How are the traces of the crisis changing the future of European youth? For instance, we can see that higher education is today not a guarantee for finding a work-placement; the media is removed from personal insight and it is instead all about numbers; financial struggles for banks and political negotiations; mobility does not apply for everyone in the same way within the EU boarders. All these issues were discussed in the recently finished seminar “Beyond the Crisis II, which took place in Berlin from 27th May to 2nd June in Berlin (Germany).

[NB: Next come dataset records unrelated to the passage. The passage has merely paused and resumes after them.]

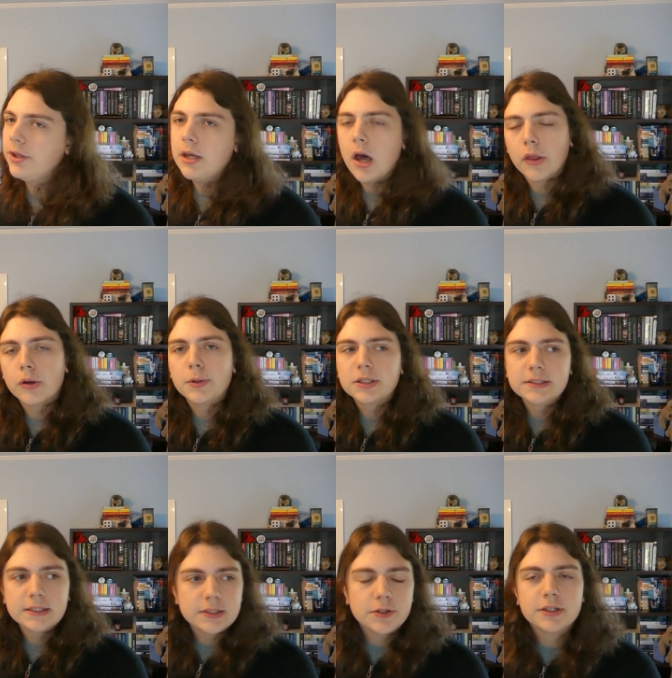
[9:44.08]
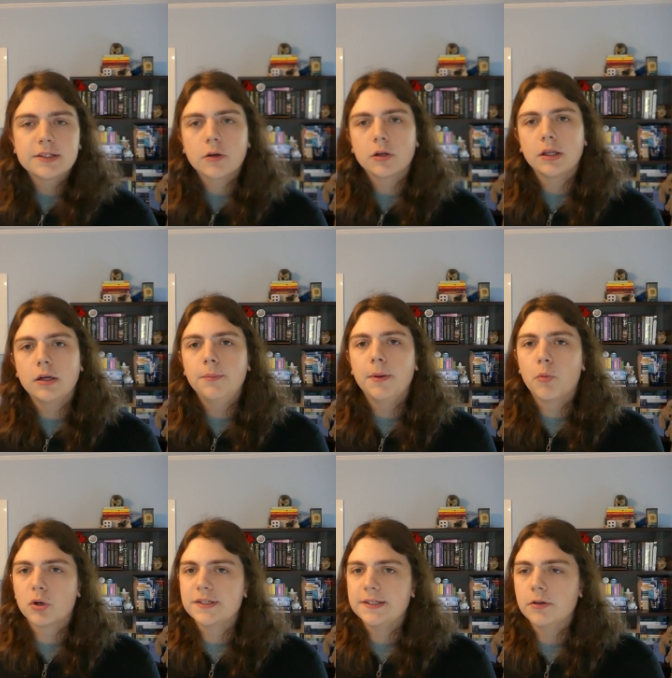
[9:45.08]
the other books in the series are a little bit
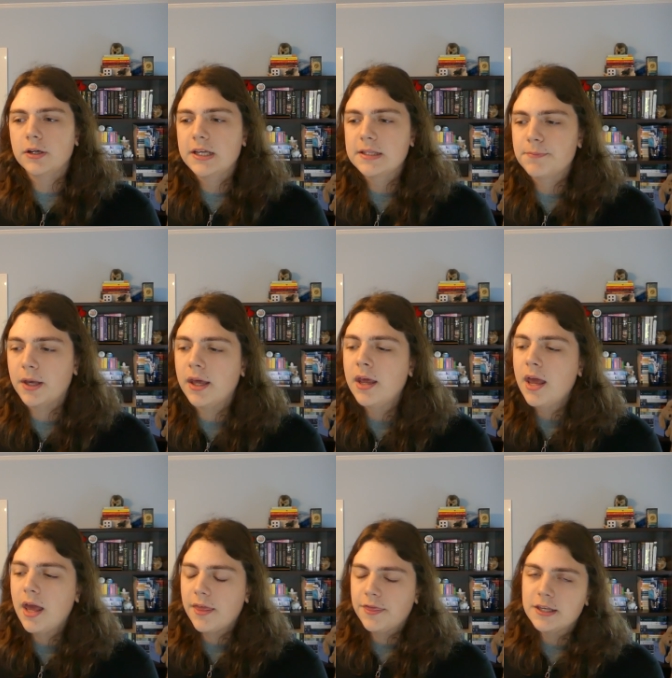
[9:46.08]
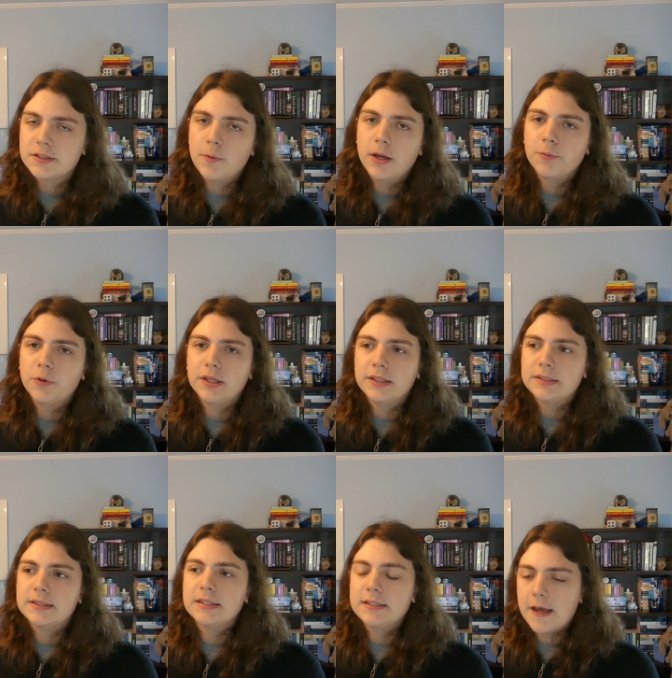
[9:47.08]
more serious, but this one
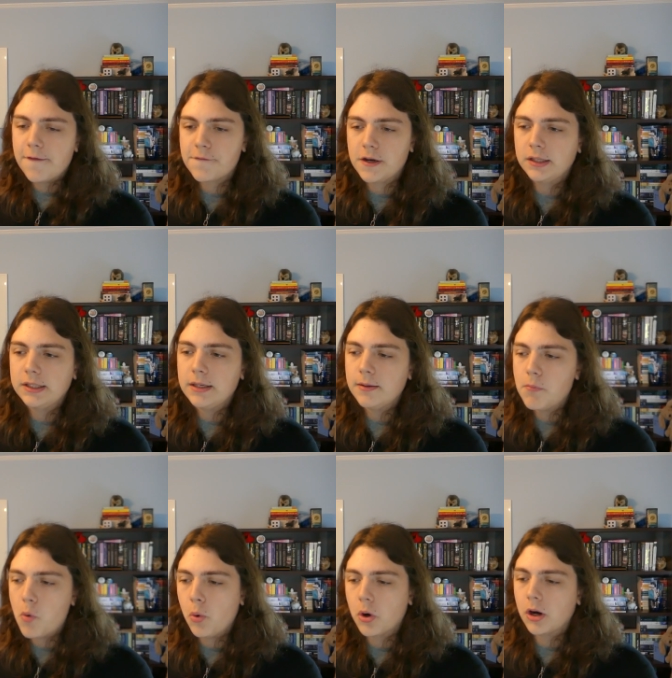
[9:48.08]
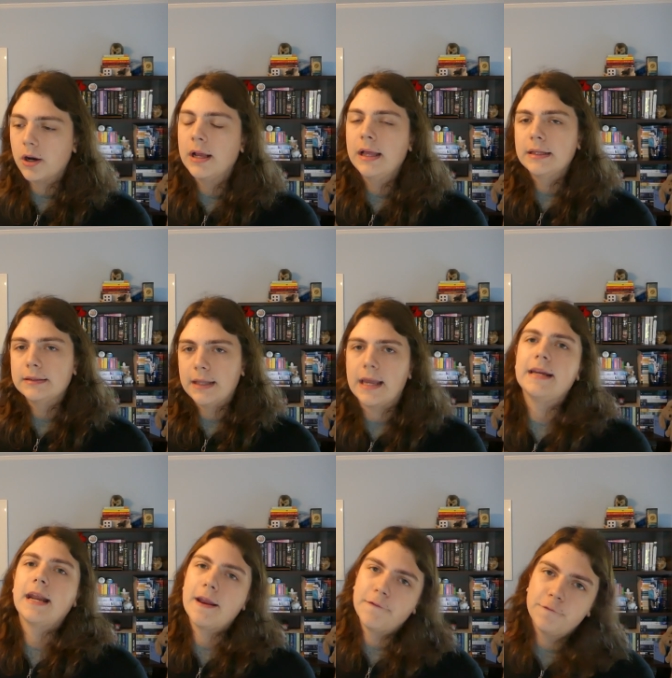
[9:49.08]
was definitely more
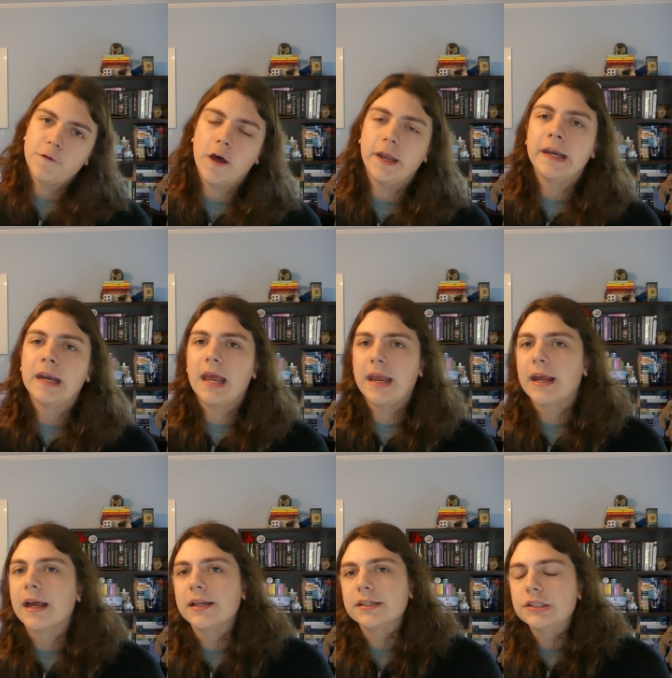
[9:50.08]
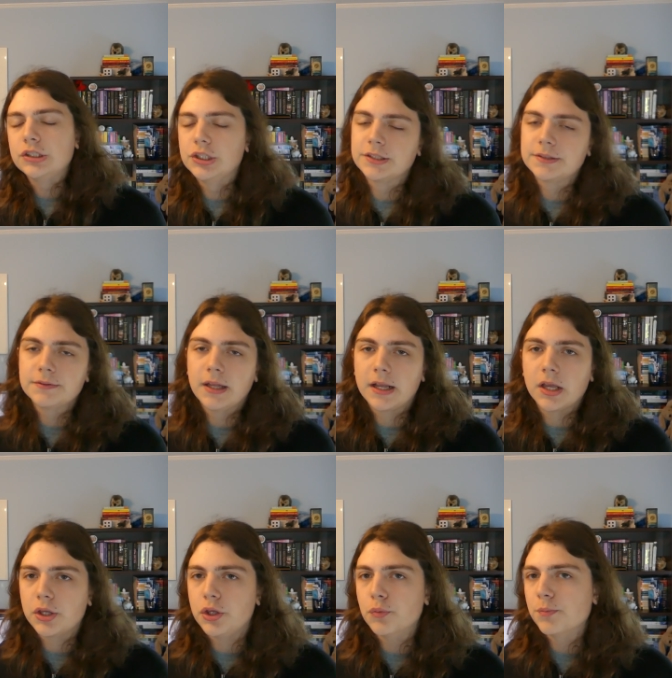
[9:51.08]
light and fun and just like a
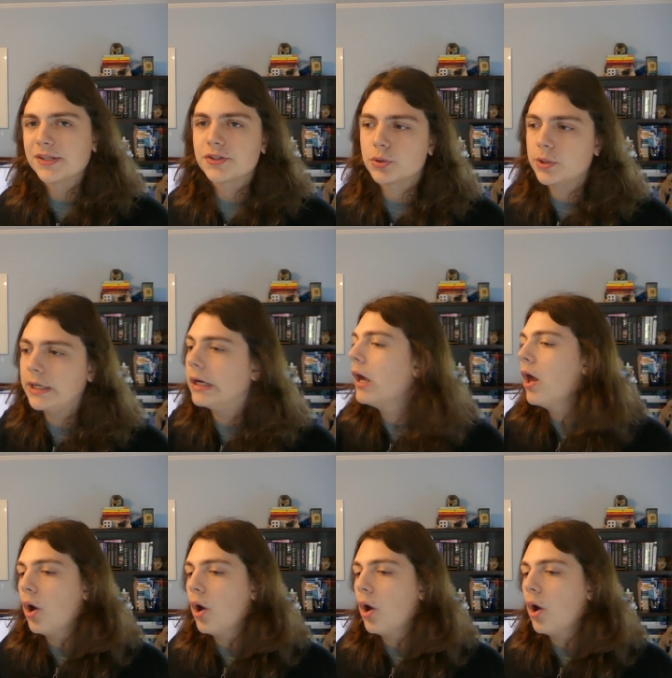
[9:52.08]
cute mystery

During seven days 15 participants, coming from Germany, Greece, Hungary and Portugal, met to explore and to learn more about media, mobility and employability. The starting point was a dinner, which gave participants the chance to get to know each other. The menu was really empowering, since they engaged fully for the intense programme of the week. The schedule from Tuesday to Friday was quite tight. Participants were divided into five small groups and every morning they had team work in order to discuss and exchange ideas on the proposed issues. Groups were culturally mixed in the sense that they were composed of at least one participant from a different nationality. Consequently, one could be informed of what is happening in other European countries, and to compare this reality with their own. Afterwards every small group exposed and commented in front of the other ones their results. Some participants brought materials from their country such as newspaper articles and books, which helped to understand the situation in different parts of Europe. In the afternoon they enjoyed exploring Berlin. There was a city rally and three visits: one to the German History Museum, focused on media issues from 1930 to recently times; one to the social start up “Photocircle”; and the other one to the office of the magazine “Der Spiegel”. Here the participants had a round table of questions with Sven Böll, editor of “Der Spiegel” in the section of Economy. They were particularly interested in the relation between crisis and media, for instance, which aspects of the crisis media usually highlights. After such hard days of work participants could continue their conversations in the hostel, a camping ground next to the former site of Tempelhof Airport. The programme was completed with a barbacue and two dinners at typical German restaurants.
So much deep and active work ended up in original five projects. There was a virtual presentation, showing through caricatures and photos many statistics about youth employability; one video, which contained street interviews to Berlin citizens about their perception on the mobility and employability. Furthermore, there were a magazine and a song called “Berlin is a paradise”, written and interpreted by some participants, which referred to the experience they lived during the seminar. A creative ending for a powerful seminar!